Akara – a Trinity College Dublin spinout formed in 2019 and now based at The Digital Hub in Dublin’s Liberties – has been awarded significant funding by the European Innovation Council (EIC), which will aid the creation of a robot production facility in Dublin and expand the commercial operations of the business [Thursday 14th October 2021].
The recommended funding, awarded through the EIC’s highly competitive accelerator programme, is expected to provide a minimum of €2.4 million, with more expected to be raised via co-investment.
Akara will use the funding to create a robot production facility, which will drastically increase the company’s output to an estimated 100 robots per year. Central to production efforts will be their robot, Violet. Violet, nicknamed so because it uses Ultraviolet UVC radiation to eliminate germs in hospital settings including Covid-19, MRSA and influenza, offers improved performance in decontaminating rooms.
Violet is designed to assist in alleviating pressure and freeing up more time for health professionals to conduct important procedures through quick and effective cleaning practices. This innovative solution has emerged from years of research from Trinity’s School of Engineering and the SFI ADAPT Centre. Akara is aiming to add 20 new jobs in areas including engineering, software development, business development, marketing and biological sciences over the next two years to aid with their global expansion plans.

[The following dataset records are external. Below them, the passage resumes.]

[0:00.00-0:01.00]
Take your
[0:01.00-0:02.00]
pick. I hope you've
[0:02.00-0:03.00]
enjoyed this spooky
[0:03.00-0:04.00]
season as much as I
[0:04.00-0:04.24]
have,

With the support of the HSE, Akara’s robots have been deployed at the Midlands Regional Hospital Tullamore and other Irish hospitals over the past two years, where they have been making the cleaning process up to 10 times faster, maximising the availability of facilities after decontamination.

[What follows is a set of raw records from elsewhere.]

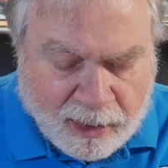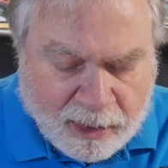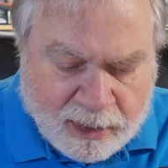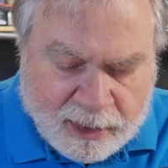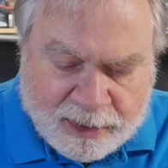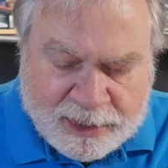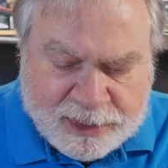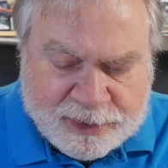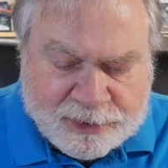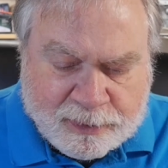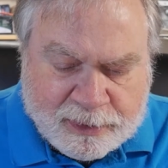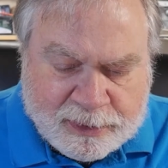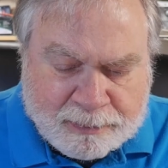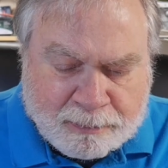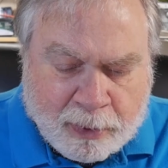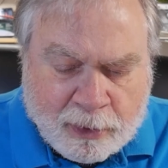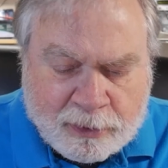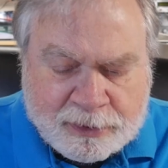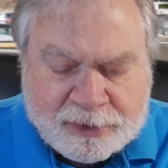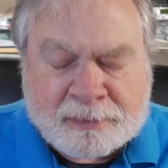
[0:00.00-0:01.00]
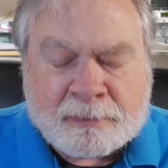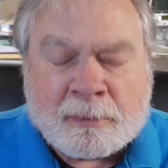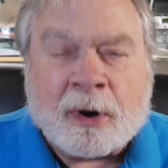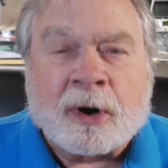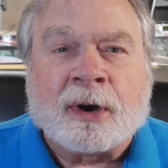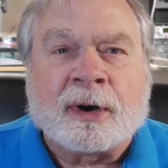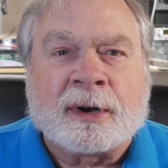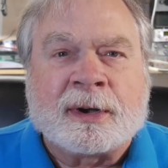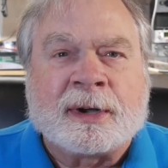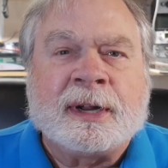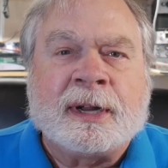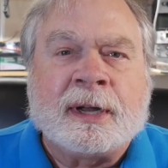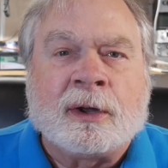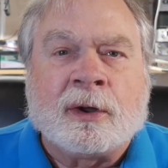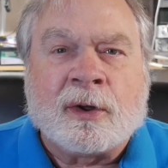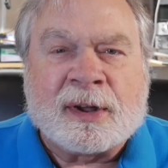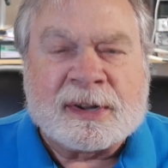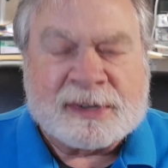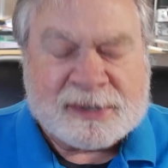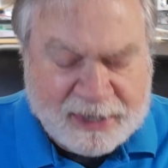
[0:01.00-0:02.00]
This was postmarked in
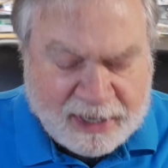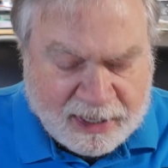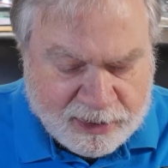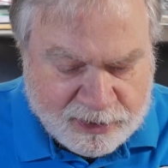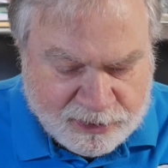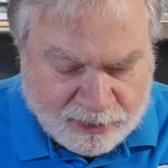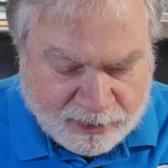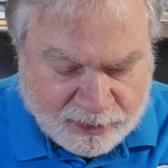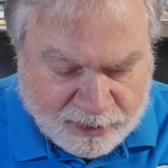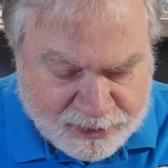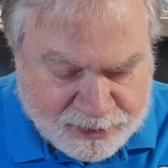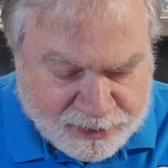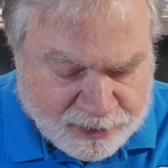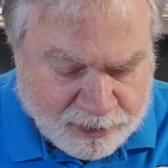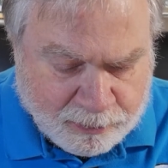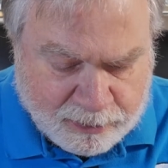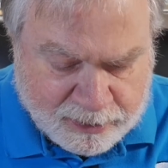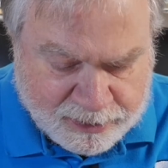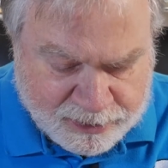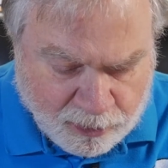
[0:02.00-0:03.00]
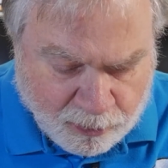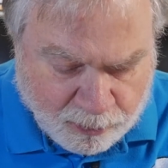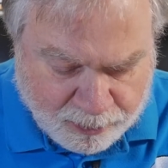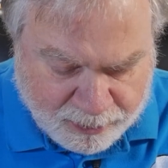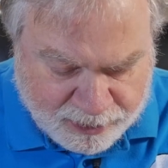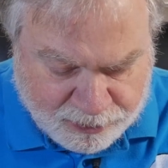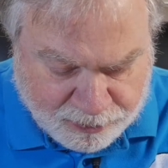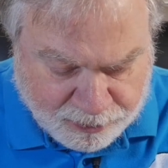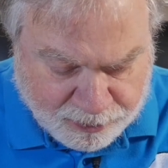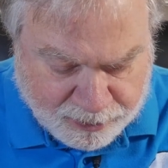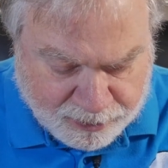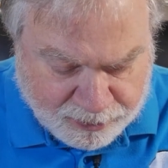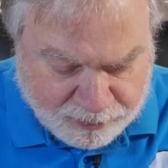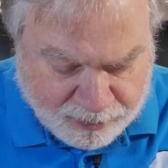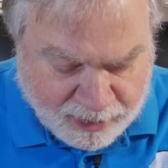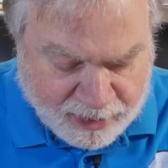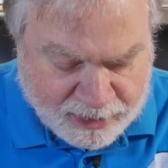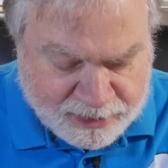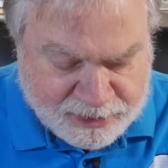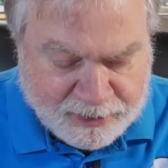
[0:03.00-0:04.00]
Los Angeles, there was no return
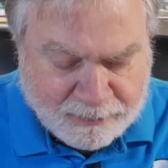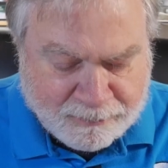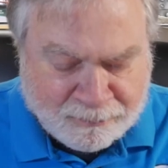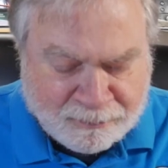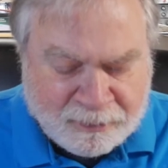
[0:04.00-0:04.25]
address,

Dr Conor McGinn said: “We are thrilled to have secured this highly competitive funding, which will allow us to create a robot production facility right here in Dublin that is capable of building germ-killing robots for use in Ireland and globally.
We founded Akara two years ago to empower frontline workers by giving them the tools they need to make hospitals safer and improve outcomes for patients and staff alike. The COVID 19 pandemic has put the issue of decontaminating clinical settings into sharper focus than ever before and it is staggering to think that around 30,000 people contract infections in Irish hospitals each year.
We are excited to think that in the near future our robots could be seen in hospitals across the world where we expect them to save time, money and – most importantly – lives.”
Leonard Hobbs, Director of Trinity Research & Innovation, said: “Akara is a research-led company which continues to go from strength to strength, and I welcome the funding they have secured through the European Innovation Council. It is encouraging to see a company, spun out from Trinity, realising ambitious plans to scale at a global level. There is also great potential for job creation at Akara, which serves to further underline the value of Trinity research and its ability to make significant societal impact.”
Much of the scientific validation underlying the Akara technology has been achieved over the last two years through collaboration with colleagues in Trinity’s School of Genetics and Microbiology via the RObots to Protect Against COVID (ROPAC) project, which was funded by Science Foundation Ireland.
The mandate of the EIC funding is to support disruptive innovations that build on scientific discovery or technological breakthroughs in “deep tech”, and where significant funding is needed over a long timeframe.